Data provided =
::::::
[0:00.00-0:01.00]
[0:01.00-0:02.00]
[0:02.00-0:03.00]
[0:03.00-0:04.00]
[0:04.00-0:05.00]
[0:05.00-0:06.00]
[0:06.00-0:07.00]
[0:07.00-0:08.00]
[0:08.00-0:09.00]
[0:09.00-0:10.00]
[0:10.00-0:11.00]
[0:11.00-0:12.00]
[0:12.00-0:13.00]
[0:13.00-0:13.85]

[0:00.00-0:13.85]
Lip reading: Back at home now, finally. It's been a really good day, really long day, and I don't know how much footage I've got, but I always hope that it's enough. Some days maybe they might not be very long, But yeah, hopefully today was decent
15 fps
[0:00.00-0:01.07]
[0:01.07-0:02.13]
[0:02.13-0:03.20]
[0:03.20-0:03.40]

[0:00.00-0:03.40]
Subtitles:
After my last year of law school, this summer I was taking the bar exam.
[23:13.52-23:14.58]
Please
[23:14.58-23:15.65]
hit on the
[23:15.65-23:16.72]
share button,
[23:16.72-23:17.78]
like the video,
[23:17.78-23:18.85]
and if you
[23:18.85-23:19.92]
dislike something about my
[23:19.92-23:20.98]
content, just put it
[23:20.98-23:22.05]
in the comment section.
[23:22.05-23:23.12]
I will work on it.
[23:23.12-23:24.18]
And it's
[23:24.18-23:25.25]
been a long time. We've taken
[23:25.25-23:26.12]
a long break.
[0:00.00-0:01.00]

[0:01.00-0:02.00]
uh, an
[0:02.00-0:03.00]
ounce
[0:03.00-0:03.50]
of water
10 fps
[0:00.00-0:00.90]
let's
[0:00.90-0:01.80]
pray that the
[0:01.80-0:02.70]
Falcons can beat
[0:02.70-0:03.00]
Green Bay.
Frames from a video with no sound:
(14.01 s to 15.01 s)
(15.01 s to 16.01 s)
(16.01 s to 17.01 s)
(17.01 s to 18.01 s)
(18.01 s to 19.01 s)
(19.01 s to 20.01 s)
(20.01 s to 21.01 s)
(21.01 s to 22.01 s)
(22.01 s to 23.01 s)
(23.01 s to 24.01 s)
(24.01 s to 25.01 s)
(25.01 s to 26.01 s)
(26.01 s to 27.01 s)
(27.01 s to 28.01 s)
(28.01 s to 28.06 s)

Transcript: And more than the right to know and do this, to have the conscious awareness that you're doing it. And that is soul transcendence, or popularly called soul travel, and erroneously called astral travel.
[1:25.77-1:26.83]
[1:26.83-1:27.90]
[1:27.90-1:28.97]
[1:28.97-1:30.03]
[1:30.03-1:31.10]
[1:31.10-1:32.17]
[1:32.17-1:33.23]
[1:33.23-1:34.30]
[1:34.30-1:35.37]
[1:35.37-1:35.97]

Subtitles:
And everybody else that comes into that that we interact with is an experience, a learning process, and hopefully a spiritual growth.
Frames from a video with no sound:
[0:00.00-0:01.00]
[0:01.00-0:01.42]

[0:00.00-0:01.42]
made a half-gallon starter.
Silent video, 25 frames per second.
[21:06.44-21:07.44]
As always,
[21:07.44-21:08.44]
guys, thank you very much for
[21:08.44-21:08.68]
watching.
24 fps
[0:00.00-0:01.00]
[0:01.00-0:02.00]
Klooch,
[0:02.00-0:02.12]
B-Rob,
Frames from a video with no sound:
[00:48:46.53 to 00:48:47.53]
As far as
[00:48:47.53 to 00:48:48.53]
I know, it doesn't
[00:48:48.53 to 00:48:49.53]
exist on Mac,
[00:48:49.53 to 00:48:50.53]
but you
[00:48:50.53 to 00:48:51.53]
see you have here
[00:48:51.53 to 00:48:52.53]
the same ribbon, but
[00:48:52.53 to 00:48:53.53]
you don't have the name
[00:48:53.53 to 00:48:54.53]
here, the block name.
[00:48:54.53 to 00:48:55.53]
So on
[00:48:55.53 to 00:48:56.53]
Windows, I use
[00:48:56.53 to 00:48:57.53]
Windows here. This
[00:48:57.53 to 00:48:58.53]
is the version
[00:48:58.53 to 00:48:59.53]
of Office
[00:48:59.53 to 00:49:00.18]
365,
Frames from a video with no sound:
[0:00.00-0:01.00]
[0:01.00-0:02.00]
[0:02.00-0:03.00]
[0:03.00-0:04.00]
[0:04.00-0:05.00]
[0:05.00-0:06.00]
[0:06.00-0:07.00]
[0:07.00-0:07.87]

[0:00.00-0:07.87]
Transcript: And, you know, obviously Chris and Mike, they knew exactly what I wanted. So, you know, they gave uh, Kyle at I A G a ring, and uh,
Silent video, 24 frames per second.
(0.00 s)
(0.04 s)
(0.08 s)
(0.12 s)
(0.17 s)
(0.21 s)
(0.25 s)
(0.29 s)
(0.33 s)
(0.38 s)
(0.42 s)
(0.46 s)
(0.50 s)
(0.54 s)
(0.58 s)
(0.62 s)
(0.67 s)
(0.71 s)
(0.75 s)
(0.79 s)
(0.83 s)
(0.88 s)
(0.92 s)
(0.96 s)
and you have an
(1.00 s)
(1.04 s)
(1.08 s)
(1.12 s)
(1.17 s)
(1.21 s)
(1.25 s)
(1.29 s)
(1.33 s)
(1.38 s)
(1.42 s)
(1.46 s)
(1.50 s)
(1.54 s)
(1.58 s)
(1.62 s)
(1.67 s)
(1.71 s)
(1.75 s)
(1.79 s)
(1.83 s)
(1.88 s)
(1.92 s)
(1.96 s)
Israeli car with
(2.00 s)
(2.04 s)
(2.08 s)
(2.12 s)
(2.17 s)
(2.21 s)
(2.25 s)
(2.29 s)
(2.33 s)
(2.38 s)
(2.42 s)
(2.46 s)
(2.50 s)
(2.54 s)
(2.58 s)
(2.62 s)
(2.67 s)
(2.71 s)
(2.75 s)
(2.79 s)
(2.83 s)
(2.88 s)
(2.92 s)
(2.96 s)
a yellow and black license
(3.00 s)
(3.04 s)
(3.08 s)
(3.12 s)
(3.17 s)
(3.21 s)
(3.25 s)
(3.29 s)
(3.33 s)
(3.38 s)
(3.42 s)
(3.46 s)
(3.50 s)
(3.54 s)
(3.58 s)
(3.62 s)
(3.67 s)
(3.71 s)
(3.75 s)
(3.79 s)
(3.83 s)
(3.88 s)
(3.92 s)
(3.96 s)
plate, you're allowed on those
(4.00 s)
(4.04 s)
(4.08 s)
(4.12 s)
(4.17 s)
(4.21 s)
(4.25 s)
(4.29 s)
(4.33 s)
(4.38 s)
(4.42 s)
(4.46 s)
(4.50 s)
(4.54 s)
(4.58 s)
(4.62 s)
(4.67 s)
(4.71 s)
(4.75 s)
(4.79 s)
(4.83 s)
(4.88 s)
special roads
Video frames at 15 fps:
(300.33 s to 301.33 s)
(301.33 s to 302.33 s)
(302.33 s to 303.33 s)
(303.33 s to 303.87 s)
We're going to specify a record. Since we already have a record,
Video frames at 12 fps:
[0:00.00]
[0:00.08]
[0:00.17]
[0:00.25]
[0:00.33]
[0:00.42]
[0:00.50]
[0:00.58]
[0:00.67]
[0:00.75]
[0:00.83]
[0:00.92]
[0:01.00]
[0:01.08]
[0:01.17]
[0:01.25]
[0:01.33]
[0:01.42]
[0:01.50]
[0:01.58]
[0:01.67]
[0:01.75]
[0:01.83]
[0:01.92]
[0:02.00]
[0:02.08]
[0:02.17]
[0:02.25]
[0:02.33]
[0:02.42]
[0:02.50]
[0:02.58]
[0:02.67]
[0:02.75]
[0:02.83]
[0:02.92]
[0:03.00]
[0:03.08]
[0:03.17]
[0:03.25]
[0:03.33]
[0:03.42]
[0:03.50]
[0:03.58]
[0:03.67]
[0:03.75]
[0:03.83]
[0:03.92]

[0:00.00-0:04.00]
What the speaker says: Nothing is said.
::::::
Action item =
If a line in the data holds the string "Silent", copy that line.

Result =
Silent video, 25 frames per second.
Silent video, 24 frames per second.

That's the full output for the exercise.